[INFORMATION GIVEN]
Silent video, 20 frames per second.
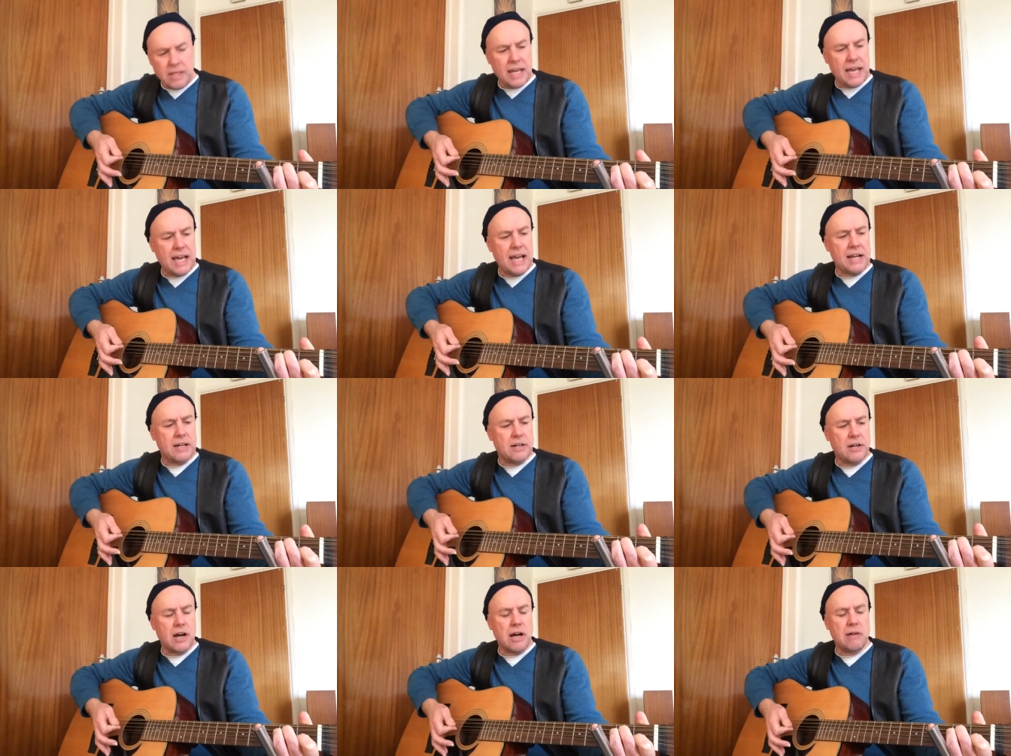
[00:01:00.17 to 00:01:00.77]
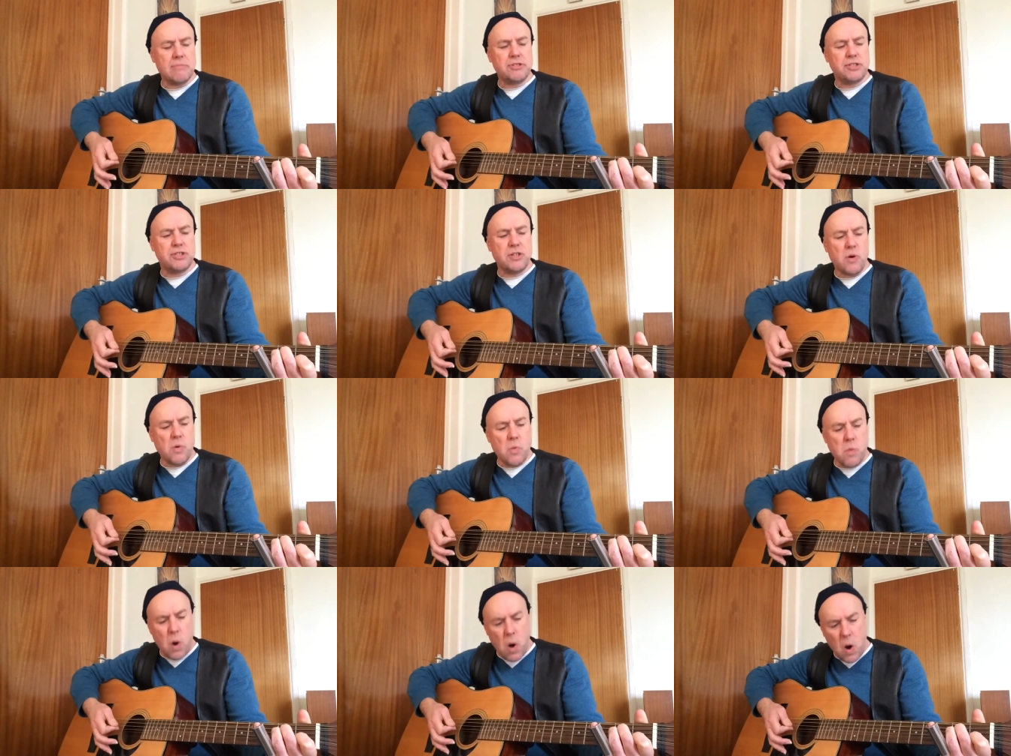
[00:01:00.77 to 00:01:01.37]
Here comes
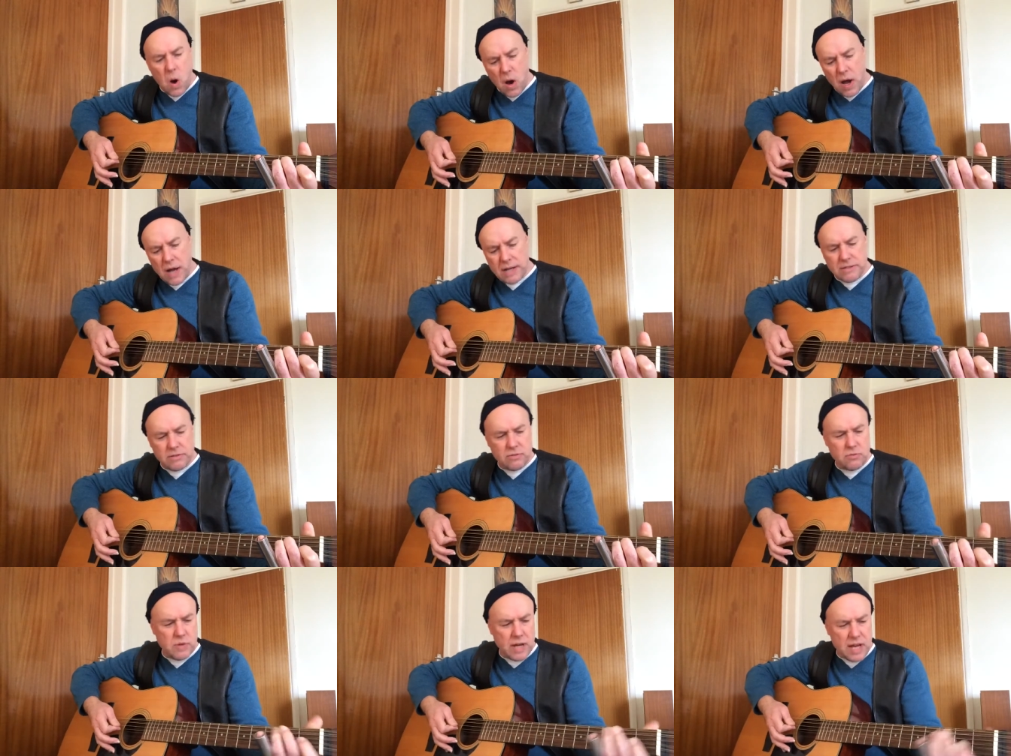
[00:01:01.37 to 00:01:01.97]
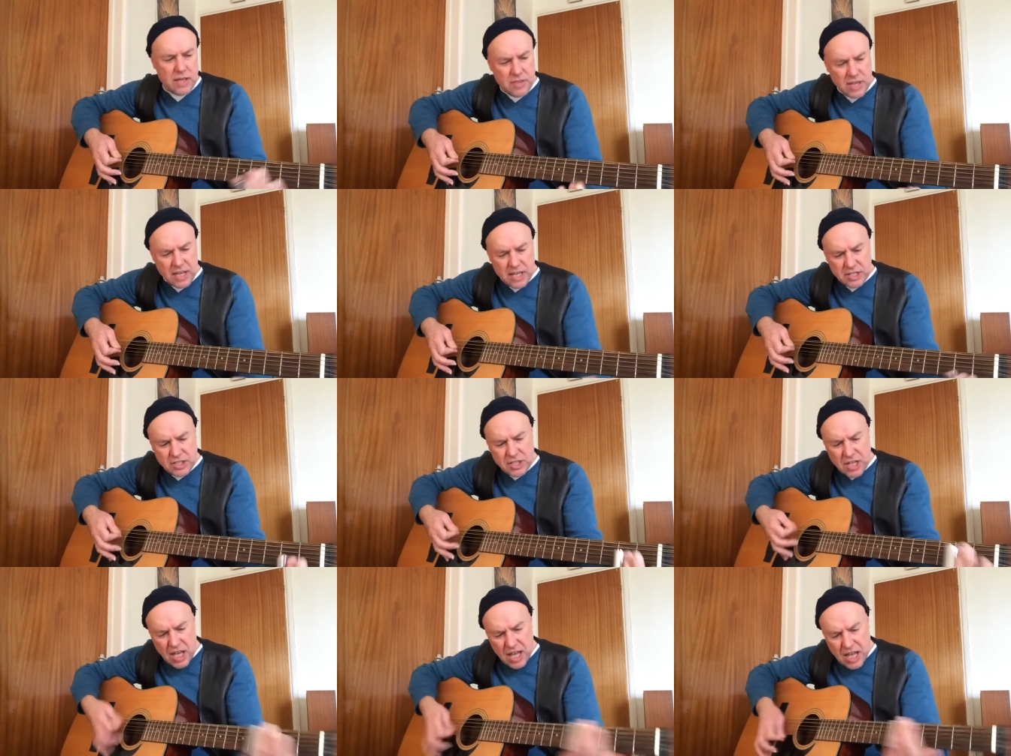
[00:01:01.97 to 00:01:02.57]
the warden with
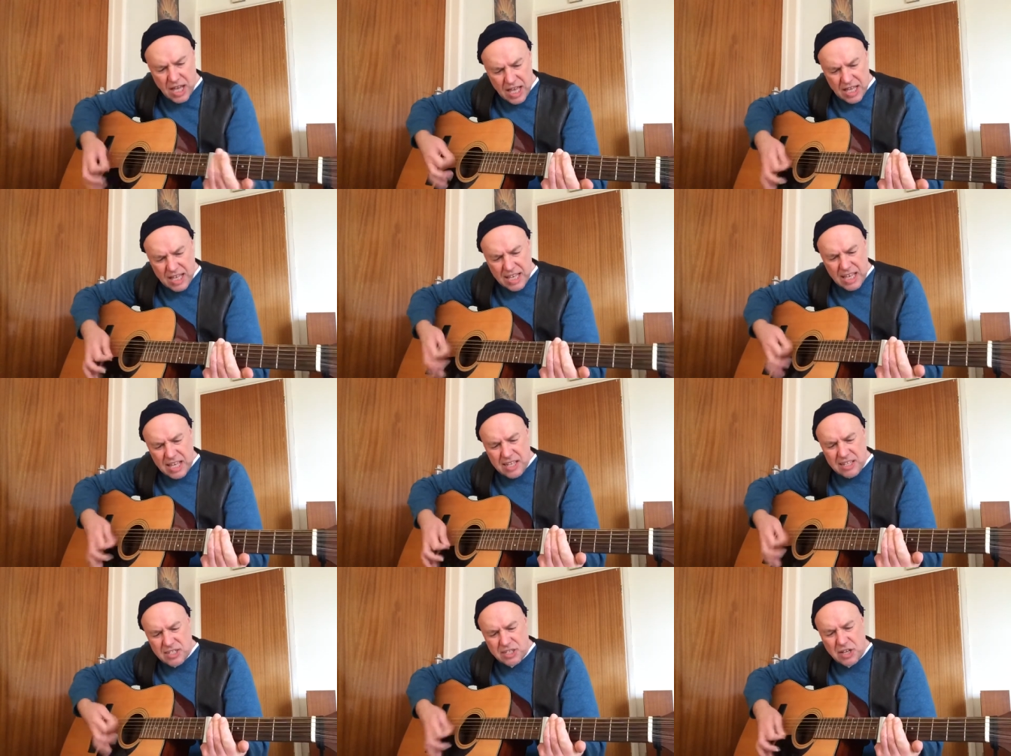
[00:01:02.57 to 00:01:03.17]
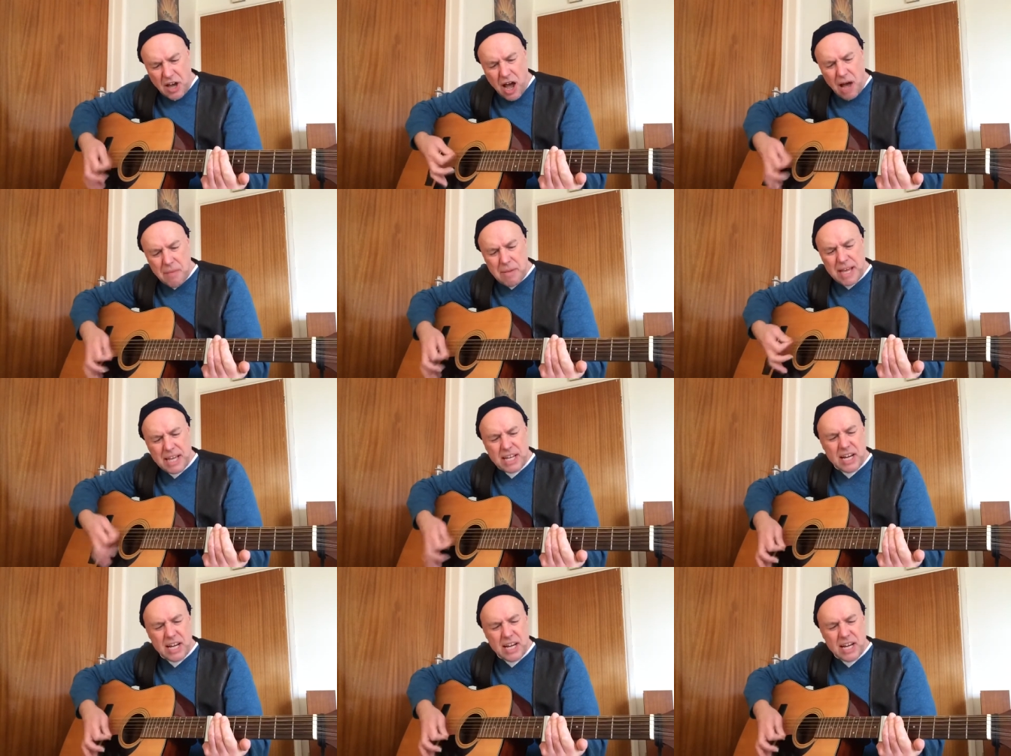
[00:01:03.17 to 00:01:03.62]
his Tommy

[TASK OBJECTIVE] Without the pictures, give the entries above back exactly.

[RESULT OF THE TASK]
Silent video, 20 frames per second.
[00:01:00.17 to 00:01:00.77]
[00:01:00.77 to 00:01:01.37]
Here comes
[00:01:01.37 to 00:01:01.97]
[00:01:01.97 to 00:01:02.57]
the warden with
[00:01:02.57 to 00:01:03.17]
[00:01:03.17 to 00:01:03.62]
his Tommy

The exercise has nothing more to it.